INSTANT ANALYSIS: These paired advice letters show SDG&E drawing a clearer connection between LCFS revenues and grid outcomes. Instead of using LCFS holdback as a generic EV subsidy, SDG&E splits it between upfront help for residential charging constraints and ongoing bill credits that reward off-peak charging behavior. One lowers the entry cost; the other shapes how new load behaves once it arrives. If the filings are approved, the Commission would be reinforcing the idea that LCFS revenues are meant to influence load behavior and system outcomes, not just increase EV adoption totals.
RISK ASSESSMENT & MITIGATION PHASE
The CPUC issued a proposed decision closing PG&E's 2024 Risk Assessment and Mitigation Phase (RAMP) proceeding, which serves as the front-end risk analysis for PG&E’s 2027 Test Year General Rate Case.
The PD finds that PG&E’s RAMP filing, which uses a new cost-benefit framework to monetize safety and reliability risks, complies with Commission requirements despite multiple identified deficiencies.
While the CPUC's Safety Policy Division identified multiple methodological concerns (particularly around risk monetization, reliability valuation, alternative mitigation comparisons, and transparency) the PD determines none rose to a level warranting rejection.
An April 2025 ruling required PG&E to address four specific deficiencies, including providing parallel risk-neutral analyses and disaggregated reliability cost calculations, which PG&E subsequently did using the newly-released ICE 2.0 calculator rather than the ICE 1.0 version used in its original RAMP filing, with remaining disputes explicitly folded into the GRC record. The PD declines to resolve broader framework disputes here, deferring them to the ongoing GRC or future rulemakings.
Comments are due February 19. The earliest the Commission will consider this item is March 19.
INSTANT ANALYSIS: This PD closes PG&E’s 2024 RAMP on a narrow finding of procedural sufficiency, while leaving substantive disputes to be examined in the 2027 GRC. The PD accepts that PG&E satisfied prior RAMP directives, including follow-on responses ordered in April 2025, but makes clear that unresolved questions about risk modeling, reliability valuation, mitigation alternatives, and rate impacts remain live issues. By channeling those disputes into the GRC, the PD ensures they will be tested in the context where capital spending, cost allocation, and customer rates are actually determined.

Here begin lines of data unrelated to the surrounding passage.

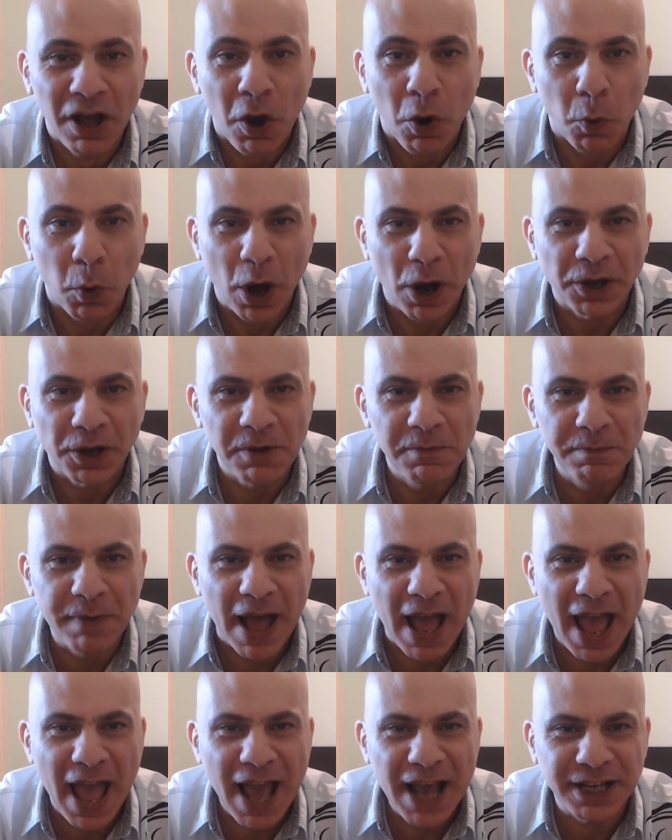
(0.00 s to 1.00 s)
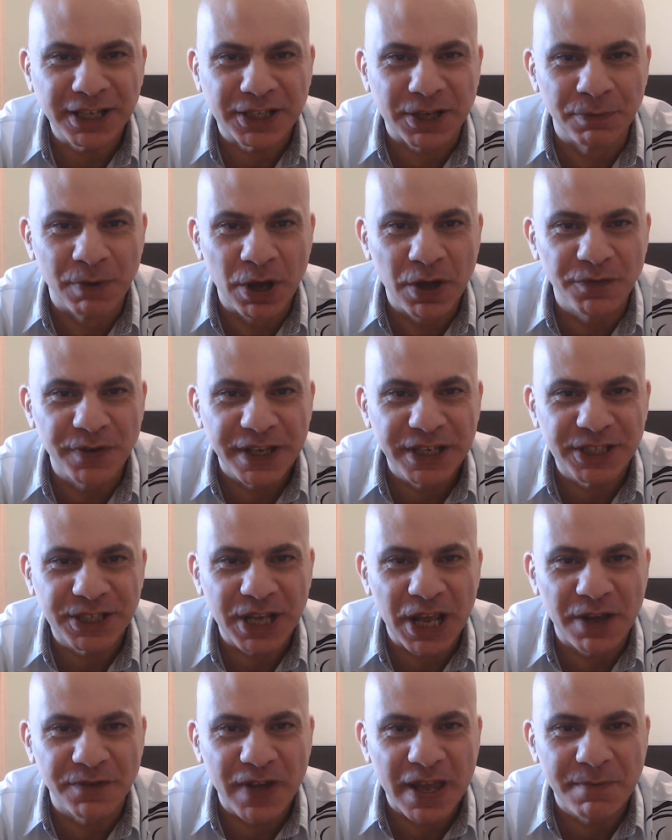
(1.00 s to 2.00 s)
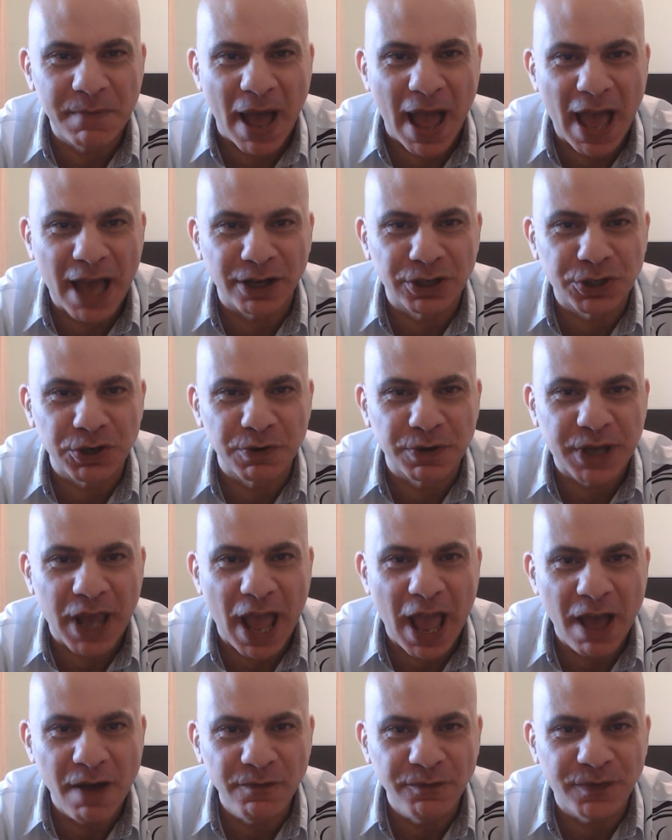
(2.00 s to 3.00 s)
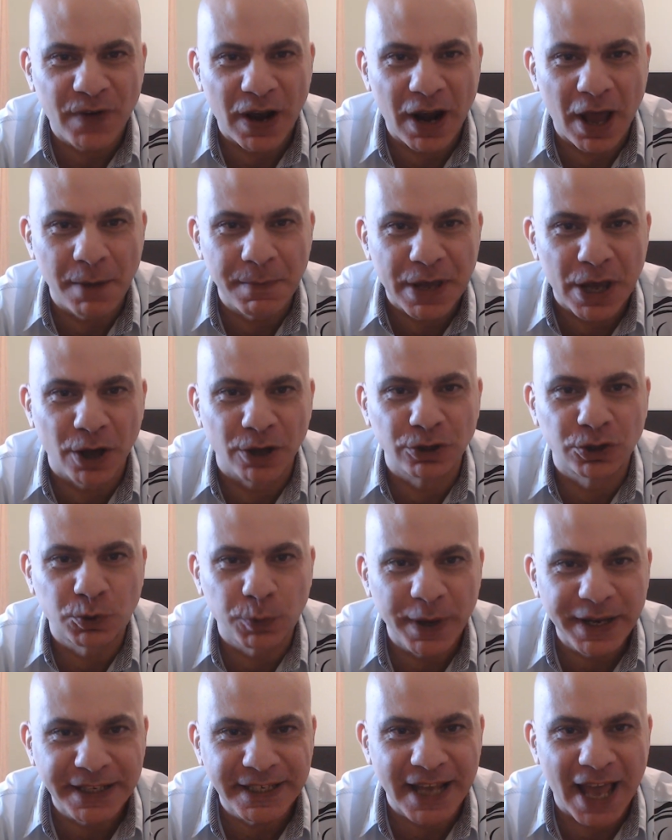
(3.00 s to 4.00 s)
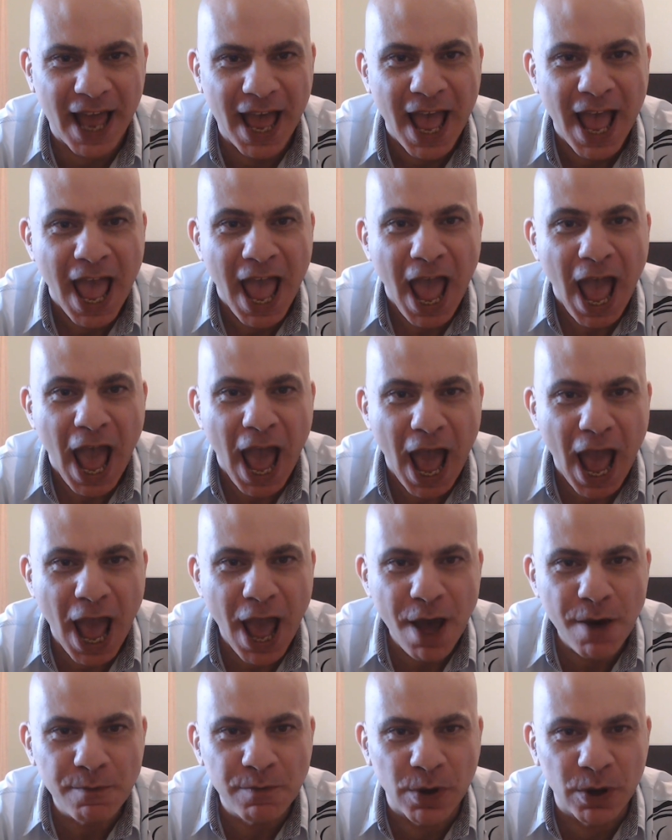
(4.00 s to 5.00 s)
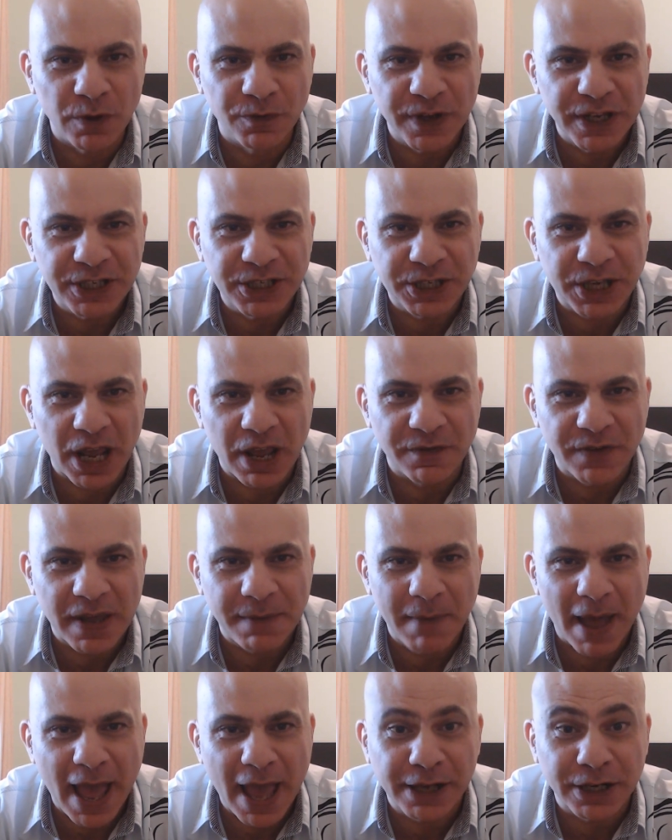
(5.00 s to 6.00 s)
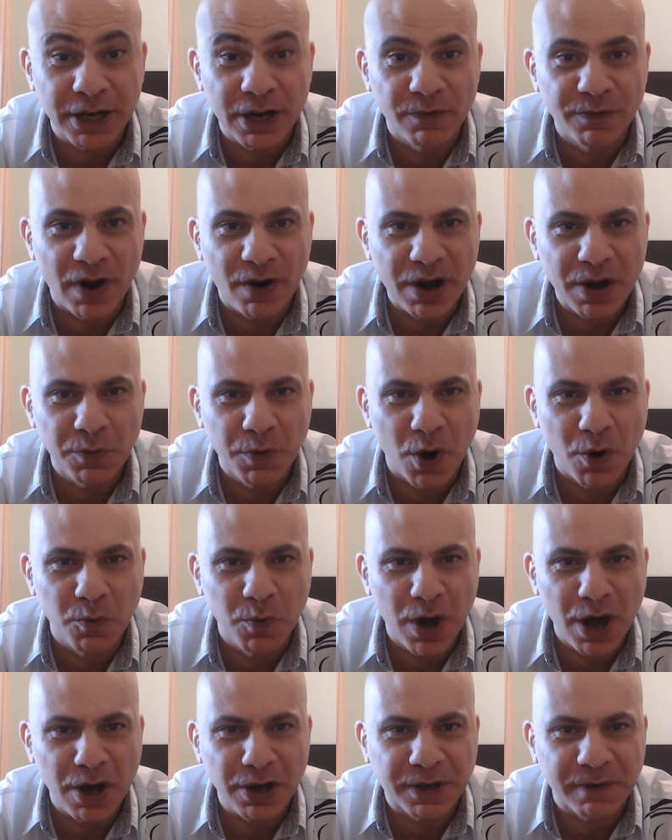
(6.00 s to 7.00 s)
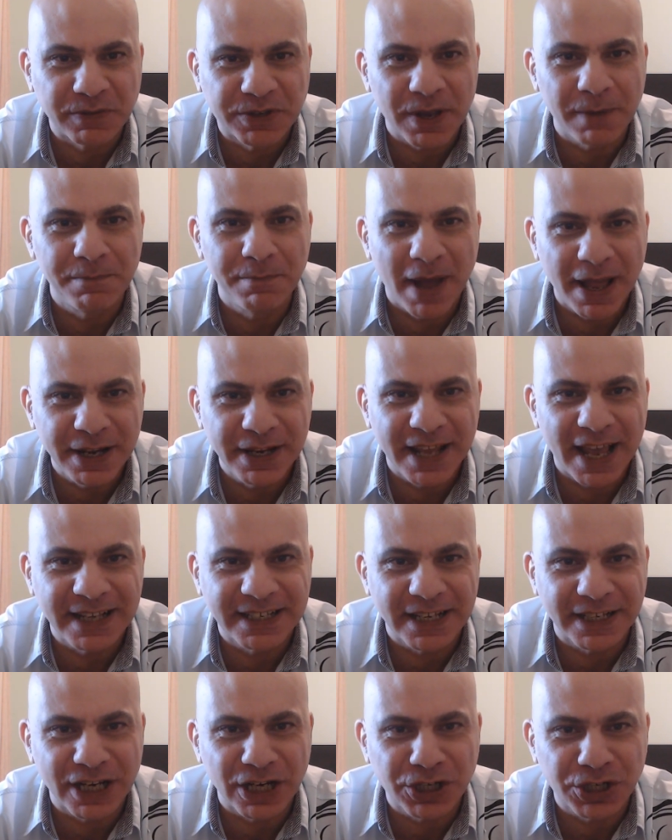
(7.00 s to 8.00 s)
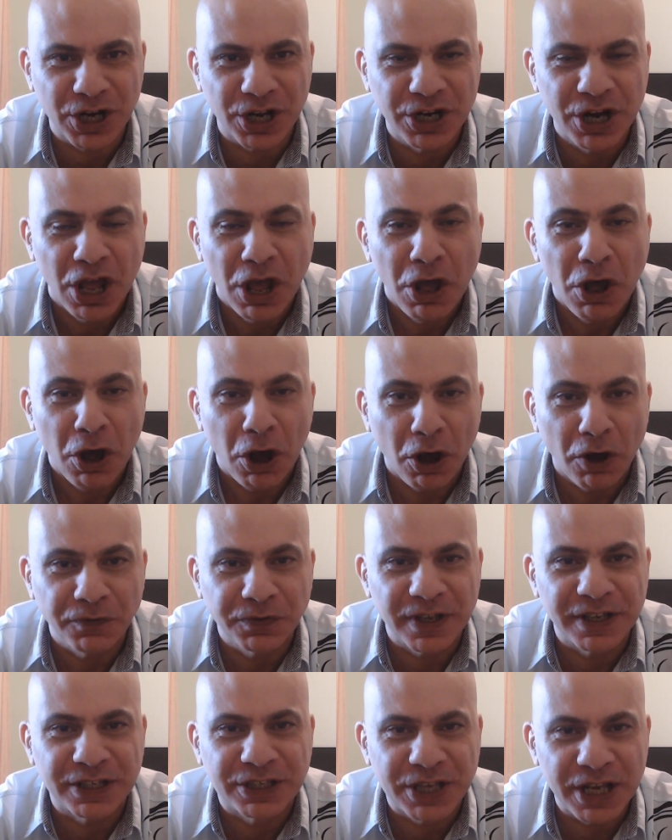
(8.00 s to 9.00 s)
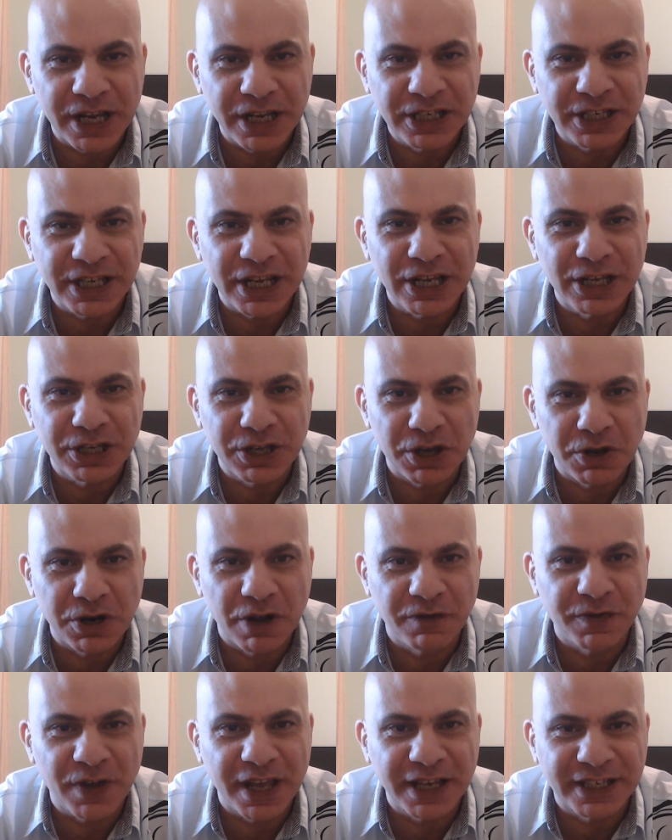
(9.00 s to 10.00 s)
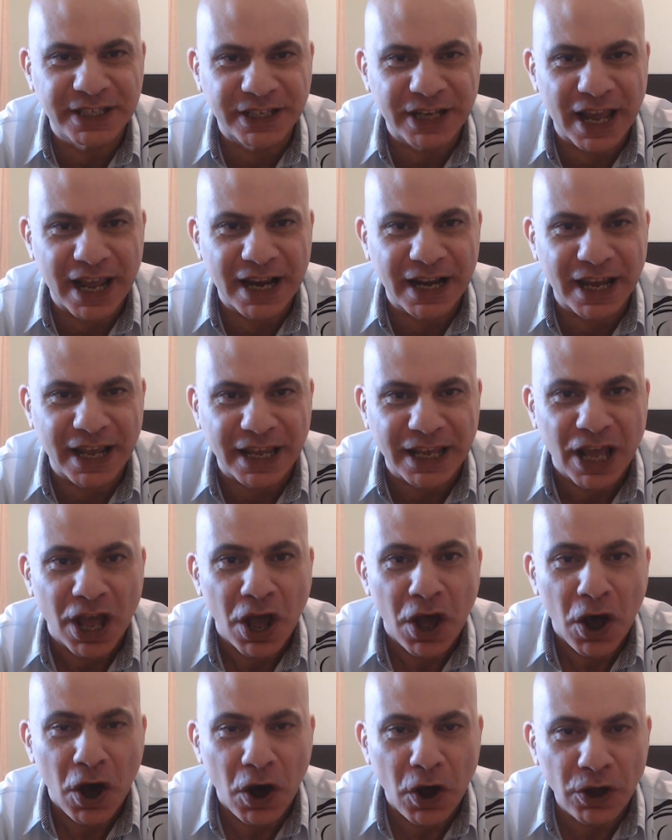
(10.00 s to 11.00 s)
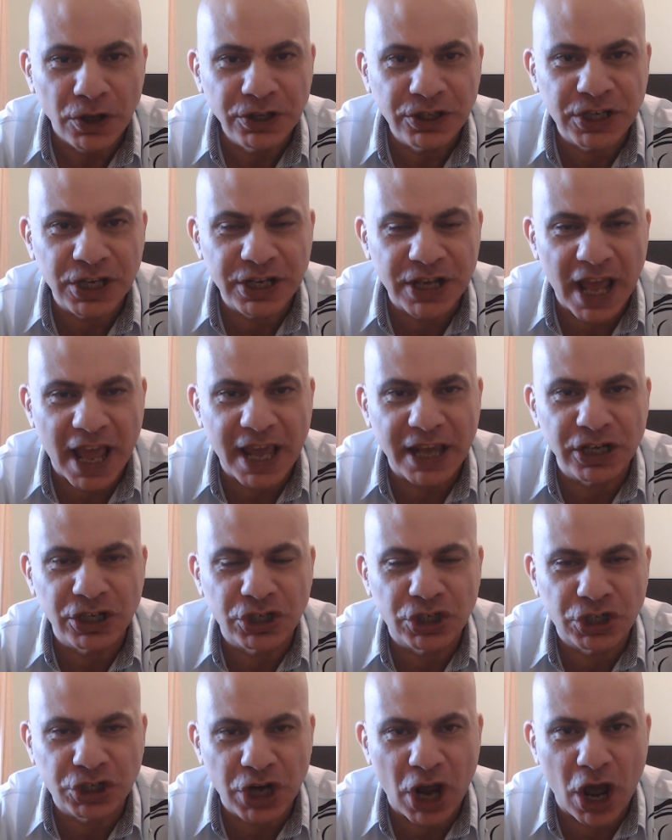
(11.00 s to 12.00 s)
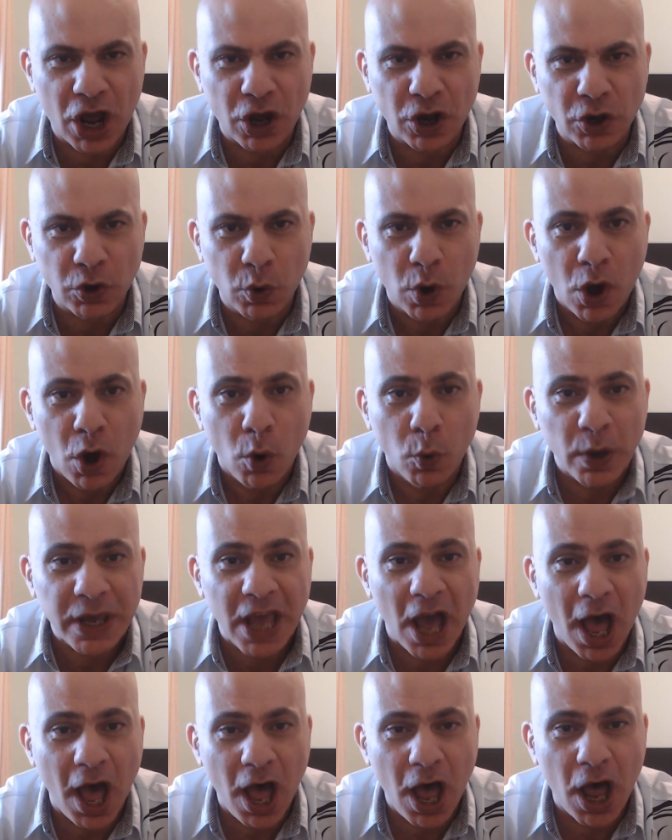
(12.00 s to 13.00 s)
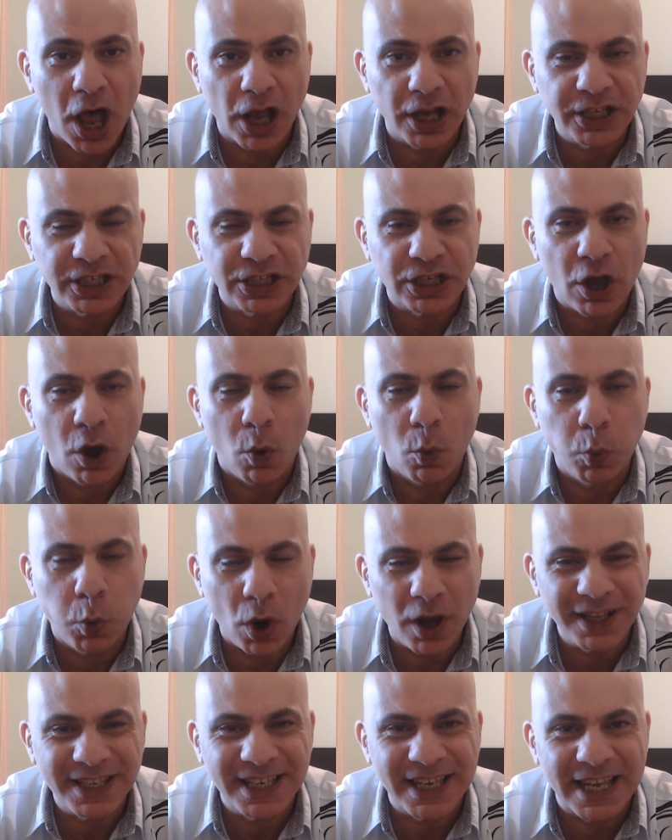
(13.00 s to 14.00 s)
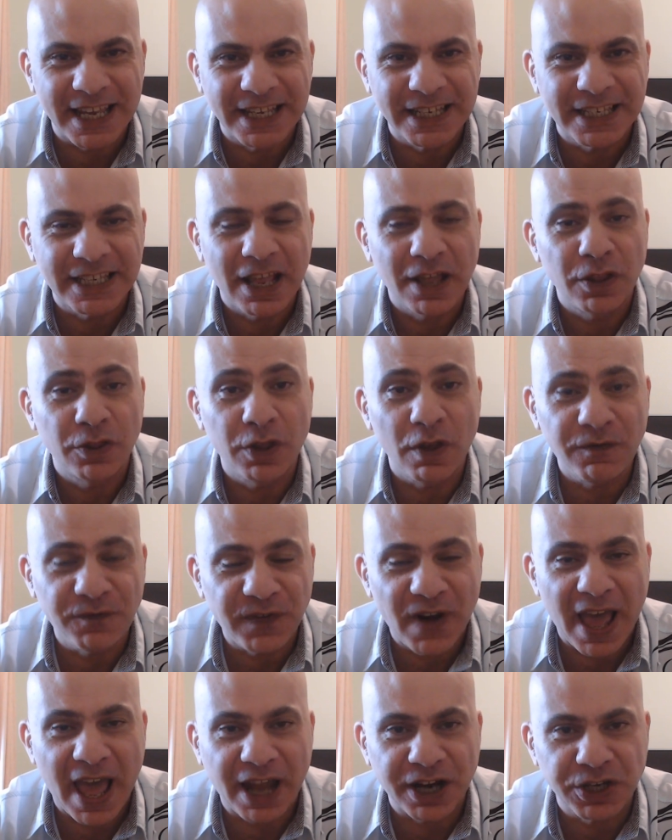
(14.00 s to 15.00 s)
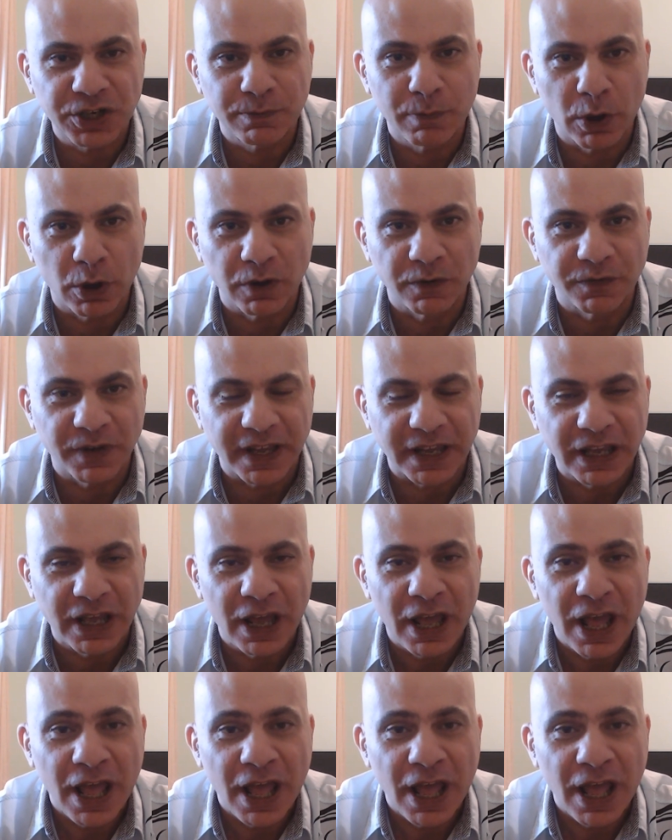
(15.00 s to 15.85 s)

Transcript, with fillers: Welcome back to Movies TV Mad. You can follow me on Twitter at Movies TV Mad. And a very warm welcome to Monday's edition of the DC Universe Daily. On today's show, we ask what is the Flash movie?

The outcome should not be read as validation of PG&E’s preferred risk framework or mitigation portfolio. Expect scrutiny in the GRC to center on cost-benefit credibility, treatment of legacy controls with low cost-benefit ratios, justification of proposed mitigations versus realistic alternatives, and whether PG&E's mitigation strategy can be justified under escalating affordability concerns.